* The problem *
Print each record that follows exactly, leaving the pictures behind.

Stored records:
=-=-=-=-=

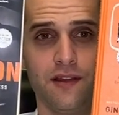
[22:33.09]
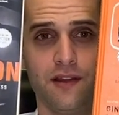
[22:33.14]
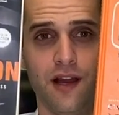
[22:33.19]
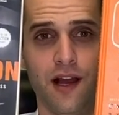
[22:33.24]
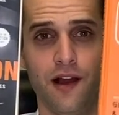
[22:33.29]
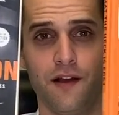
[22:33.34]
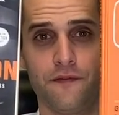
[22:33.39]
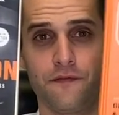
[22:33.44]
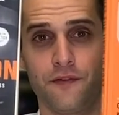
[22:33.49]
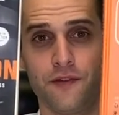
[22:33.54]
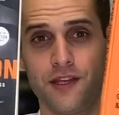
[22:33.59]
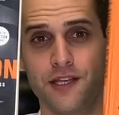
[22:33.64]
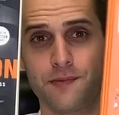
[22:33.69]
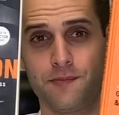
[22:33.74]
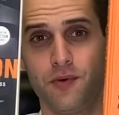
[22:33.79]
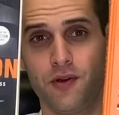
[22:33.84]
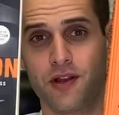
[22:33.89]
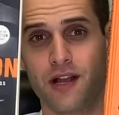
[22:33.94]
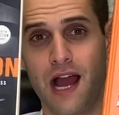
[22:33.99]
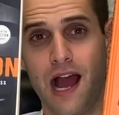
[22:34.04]
Uh, for this
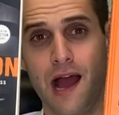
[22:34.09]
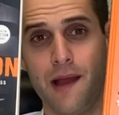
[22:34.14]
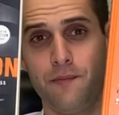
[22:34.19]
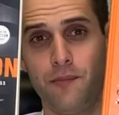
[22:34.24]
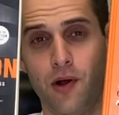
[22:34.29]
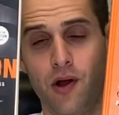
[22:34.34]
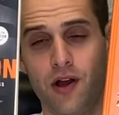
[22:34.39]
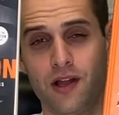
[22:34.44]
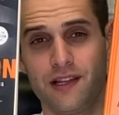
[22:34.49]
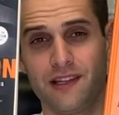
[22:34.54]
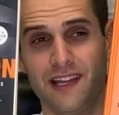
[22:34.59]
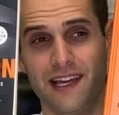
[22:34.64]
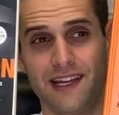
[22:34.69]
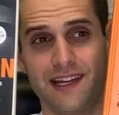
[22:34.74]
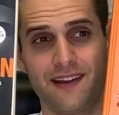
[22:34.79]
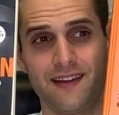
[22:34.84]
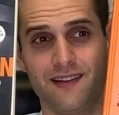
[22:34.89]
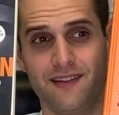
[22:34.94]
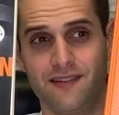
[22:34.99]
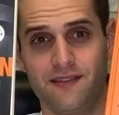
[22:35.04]
book, I bought
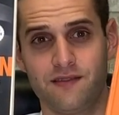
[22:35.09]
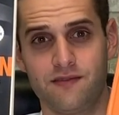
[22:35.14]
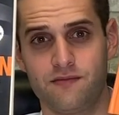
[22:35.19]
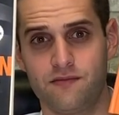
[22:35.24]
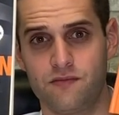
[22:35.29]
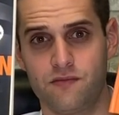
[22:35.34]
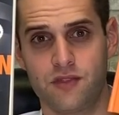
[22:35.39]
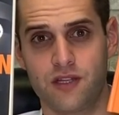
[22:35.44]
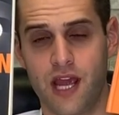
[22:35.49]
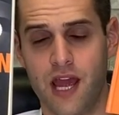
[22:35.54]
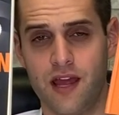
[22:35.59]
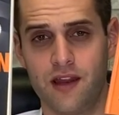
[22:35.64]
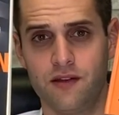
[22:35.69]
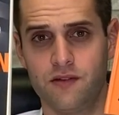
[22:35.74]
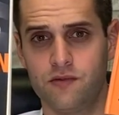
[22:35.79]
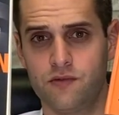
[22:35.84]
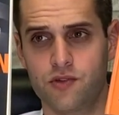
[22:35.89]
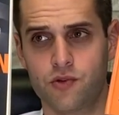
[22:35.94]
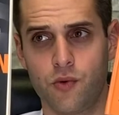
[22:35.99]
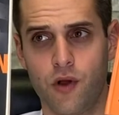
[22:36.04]
like
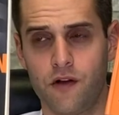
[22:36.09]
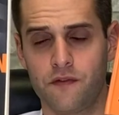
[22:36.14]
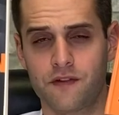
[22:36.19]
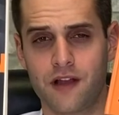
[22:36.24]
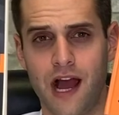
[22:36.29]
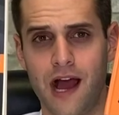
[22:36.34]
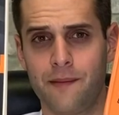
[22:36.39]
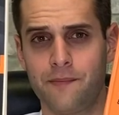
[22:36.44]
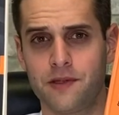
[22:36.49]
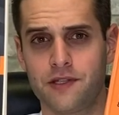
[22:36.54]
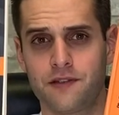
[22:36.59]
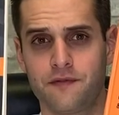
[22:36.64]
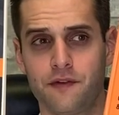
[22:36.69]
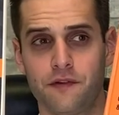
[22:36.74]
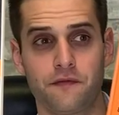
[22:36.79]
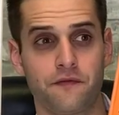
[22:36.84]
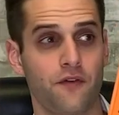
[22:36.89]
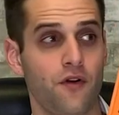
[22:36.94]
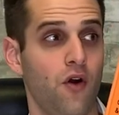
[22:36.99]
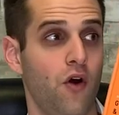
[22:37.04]
ten, twelve copies of
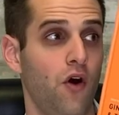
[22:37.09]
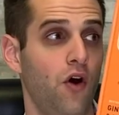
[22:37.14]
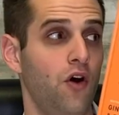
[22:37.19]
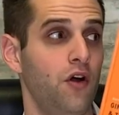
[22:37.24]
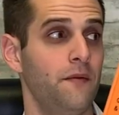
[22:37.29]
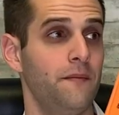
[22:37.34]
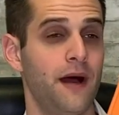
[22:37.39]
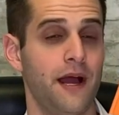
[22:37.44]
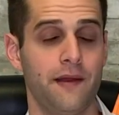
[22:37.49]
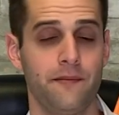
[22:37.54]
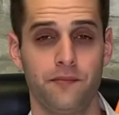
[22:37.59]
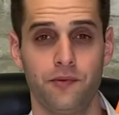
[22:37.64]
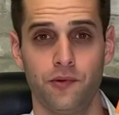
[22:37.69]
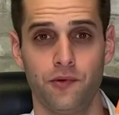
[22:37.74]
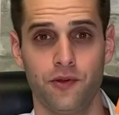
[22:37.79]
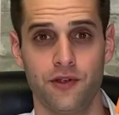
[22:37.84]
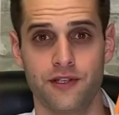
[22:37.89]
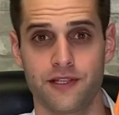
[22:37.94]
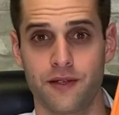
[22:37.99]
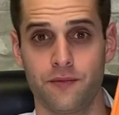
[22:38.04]
it for all my
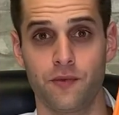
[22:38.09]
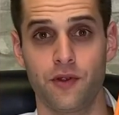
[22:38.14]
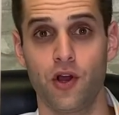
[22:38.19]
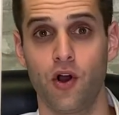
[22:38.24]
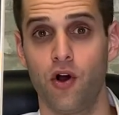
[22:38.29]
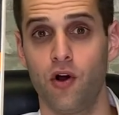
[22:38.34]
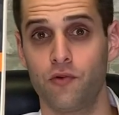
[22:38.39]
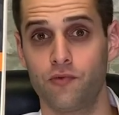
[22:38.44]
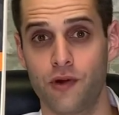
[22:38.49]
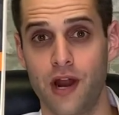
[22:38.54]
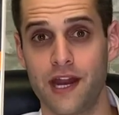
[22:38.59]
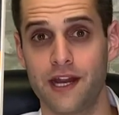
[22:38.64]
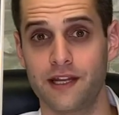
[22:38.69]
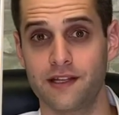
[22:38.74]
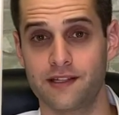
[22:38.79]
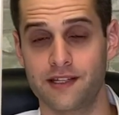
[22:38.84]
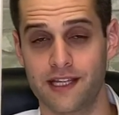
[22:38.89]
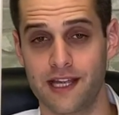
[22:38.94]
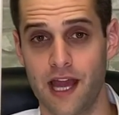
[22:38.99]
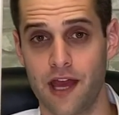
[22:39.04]
employees, and we all read
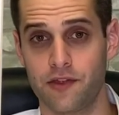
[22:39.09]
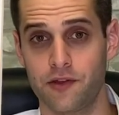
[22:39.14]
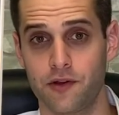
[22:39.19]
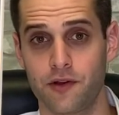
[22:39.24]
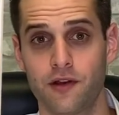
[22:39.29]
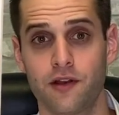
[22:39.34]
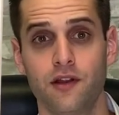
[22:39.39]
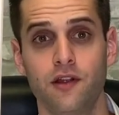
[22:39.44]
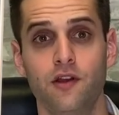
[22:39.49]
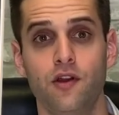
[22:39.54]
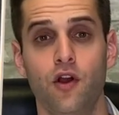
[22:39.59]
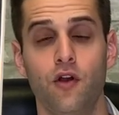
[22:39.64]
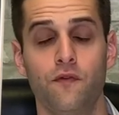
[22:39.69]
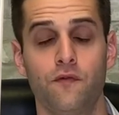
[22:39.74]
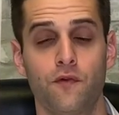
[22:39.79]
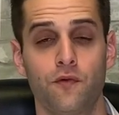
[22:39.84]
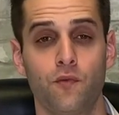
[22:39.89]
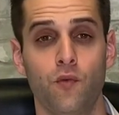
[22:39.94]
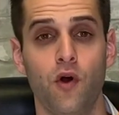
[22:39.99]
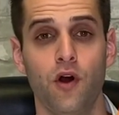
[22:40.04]
it together
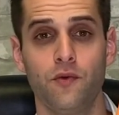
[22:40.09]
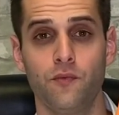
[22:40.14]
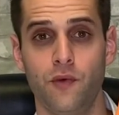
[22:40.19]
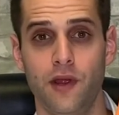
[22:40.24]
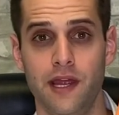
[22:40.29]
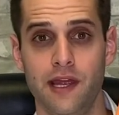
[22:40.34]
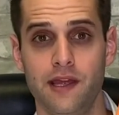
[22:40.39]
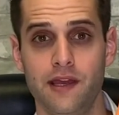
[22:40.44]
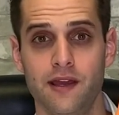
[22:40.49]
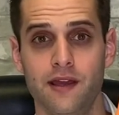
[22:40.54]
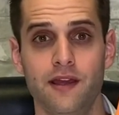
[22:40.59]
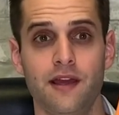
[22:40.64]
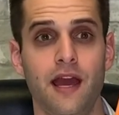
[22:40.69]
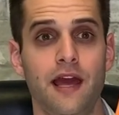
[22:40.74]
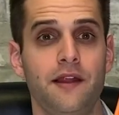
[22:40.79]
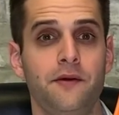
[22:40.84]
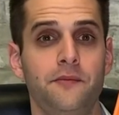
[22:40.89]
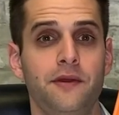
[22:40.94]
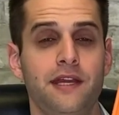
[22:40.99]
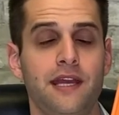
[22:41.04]
over one week,
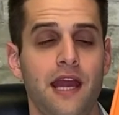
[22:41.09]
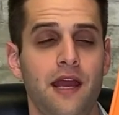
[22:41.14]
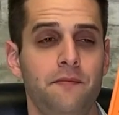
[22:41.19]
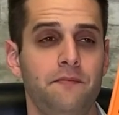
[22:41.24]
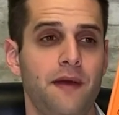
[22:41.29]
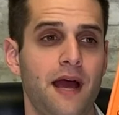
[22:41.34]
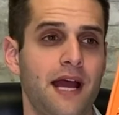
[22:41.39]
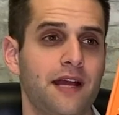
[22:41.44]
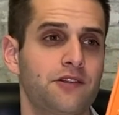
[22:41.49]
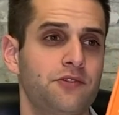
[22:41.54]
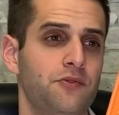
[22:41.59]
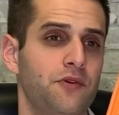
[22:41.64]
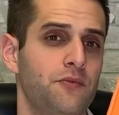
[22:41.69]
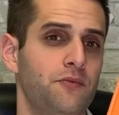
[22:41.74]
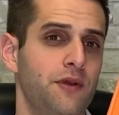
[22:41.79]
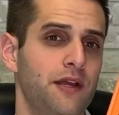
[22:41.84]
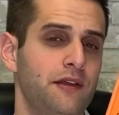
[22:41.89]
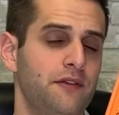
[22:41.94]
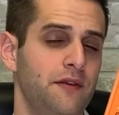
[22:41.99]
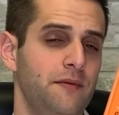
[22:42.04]
and then we came back to our
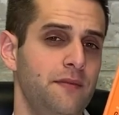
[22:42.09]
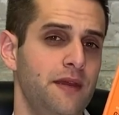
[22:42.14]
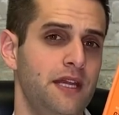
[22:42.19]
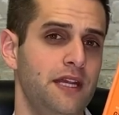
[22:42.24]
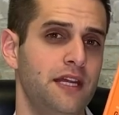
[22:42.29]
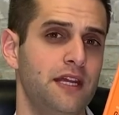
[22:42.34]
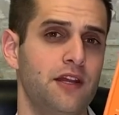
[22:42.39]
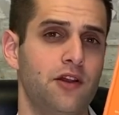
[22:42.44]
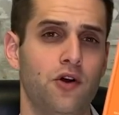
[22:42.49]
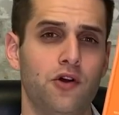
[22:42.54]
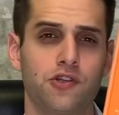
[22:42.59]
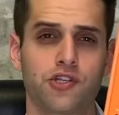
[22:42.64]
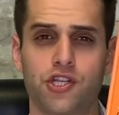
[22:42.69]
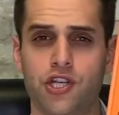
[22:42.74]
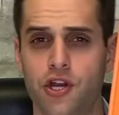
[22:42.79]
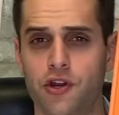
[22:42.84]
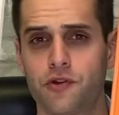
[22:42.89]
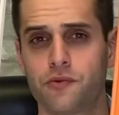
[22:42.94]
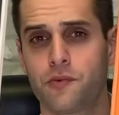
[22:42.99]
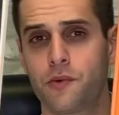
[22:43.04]
weekly meeting and all
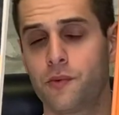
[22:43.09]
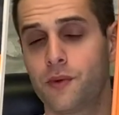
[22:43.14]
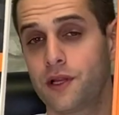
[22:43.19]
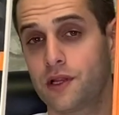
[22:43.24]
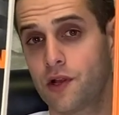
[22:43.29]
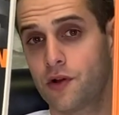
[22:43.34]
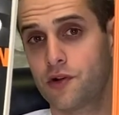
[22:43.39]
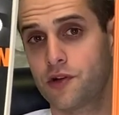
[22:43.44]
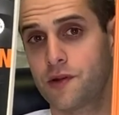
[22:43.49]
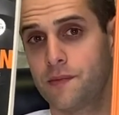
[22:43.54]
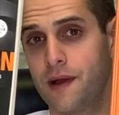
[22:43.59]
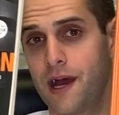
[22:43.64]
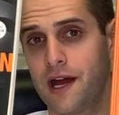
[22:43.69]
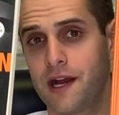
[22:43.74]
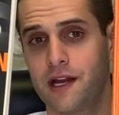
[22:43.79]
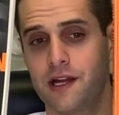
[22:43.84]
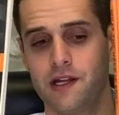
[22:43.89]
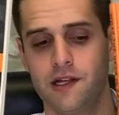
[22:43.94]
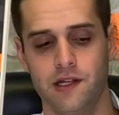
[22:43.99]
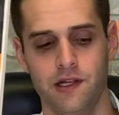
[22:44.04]
shared what we learned about
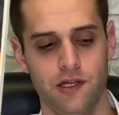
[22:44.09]
it.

=-=-=-=-=

* Worked solution *
[22:33.09]
[22:33.14]
[22:33.19]
[22:33.24]
[22:33.29]
[22:33.34]
[22:33.39]
[22:33.44]
[22:33.49]
[22:33.54]
[22:33.59]
[22:33.64]
[22:33.69]
[22:33.74]
[22:33.79]
[22:33.84]
[22:33.89]
[22:33.94]
[22:33.99]
[22:34.04]
Uh, for this
[22:34.09]
[22:34.14]
[22:34.19]
[22:34.24]
[22:34.29]
[22:34.34]
[22:34.39]
[22:34.44]
[22:34.49]
[22:34.54]
[22:34.59]
[22:34.64]
[22:34.69]
[22:34.74]
[22:34.79]
[22:34.84]
[22:34.89]
[22:34.94]
[22:34.99]
[22:35.04]
book, I bought
[22:35.09]
[22:35.14]
[22:35.19]
[22:35.24]
[22:35.29]
[22:35.34]
[22:35.39]
[22:35.44]
[22:35.49]
[22:35.54]
[22:35.59]
[22:35.64]
[22:35.69]
[22:35.74]
[22:35.79]
[22:35.84]
[22:35.89]
[22:35.94]
[22:35.99]
[22:36.04]
like
[22:36.09]
[22:36.14]
[22:36.19]
[22:36.24]
[22:36.29]
[22:36.34]
[22:36.39]
[22:36.44]
[22:36.49]
[22:36.54]
[22:36.59]
[22:36.64]
[22:36.69]
[22:36.74]
[22:36.79]
[22:36.84]
[22:36.89]
[22:36.94]
[22:36.99]
[22:37.04]
ten, twelve copies of
[22:37.09]
[22:37.14]
[22:37.19]
[22:37.24]
[22:37.29]
[22:37.34]
[22:37.39]
[22:37.44]
[22:37.49]
[22:37.54]
[22:37.59]
[22:37.64]
[22:37.69]
[22:37.74]
[22:37.79]
[22:37.84]
[22:37.89]
[22:37.94]
[22:37.99]
[22:38.04]
it for all my
[22:38.09]
[22:38.14]
[22:38.19]
[22:38.24]
[22:38.29]
[22:38.34]
[22:38.39]
[22:38.44]
[22:38.49]
[22:38.54]
[22:38.59]
[22:38.64]
[22:38.69]
[22:38.74]
[22:38.79]
[22:38.84]
[22:38.89]
[22:38.94]
[22:38.99]
[22:39.04]
employees, and we all read
[22:39.09]
[22:39.14]
[22:39.19]
[22:39.24]
[22:39.29]
[22:39.34]
[22:39.39]
[22:39.44]
[22:39.49]
[22:39.54]
[22:39.59]
[22:39.64]
[22:39.69]
[22:39.74]
[22:39.79]
[22:39.84]
[22:39.89]
[22:39.94]
[22:39.99]
[22:40.04]
it together
[22:40.09]
[22:40.14]
[22:40.19]
[22:40.24]
[22:40.29]
[22:40.34]
[22:40.39]
[22:40.44]
[22:40.49]
[22:40.54]
[22:40.59]
[22:40.64]
[22:40.69]
[22:40.74]
[22:40.79]
[22:40.84]
[22:40.89]
[22:40.94]
[22:40.99]
[22:41.04]
over one week,
[22:41.09]
[22:41.14]
[22:41.19]
[22:41.24]
[22:41.29]
[22:41.34]
[22:41.39]
[22:41.44]
[22:41.49]
[22:41.54]
[22:41.59]
[22:41.64]
[22:41.69]
[22:41.74]
[22:41.79]
[22:41.84]
[22:41.89]
[22:41.94]
[22:41.99]
[22:42.04]
and then we came back to our
[22:42.09]
[22:42.14]
[22:42.19]
[22:42.24]
[22:42.29]
[22:42.34]
[22:42.39]
[22:42.44]
[22:42.49]
[22:42.54]
[22:42.59]
[22:42.64]
[22:42.69]
[22:42.74]
[22:42.79]
[22:42.84]
[22:42.89]
[22:42.94]
[22:42.99]
[22:43.04]
weekly meeting and all
[22:43.09]
[22:43.14]
[22:43.19]
[22:43.24]
[22:43.29]
[22:43.34]
[22:43.39]
[22:43.44]
[22:43.49]
[22:43.54]
[22:43.59]
[22:43.64]
[22:43.69]
[22:43.74]
[22:43.79]
[22:43.84]
[22:43.89]
[22:43.94]
[22:43.99]
[22:44.04]
shared what we learned about
[22:44.09]
it.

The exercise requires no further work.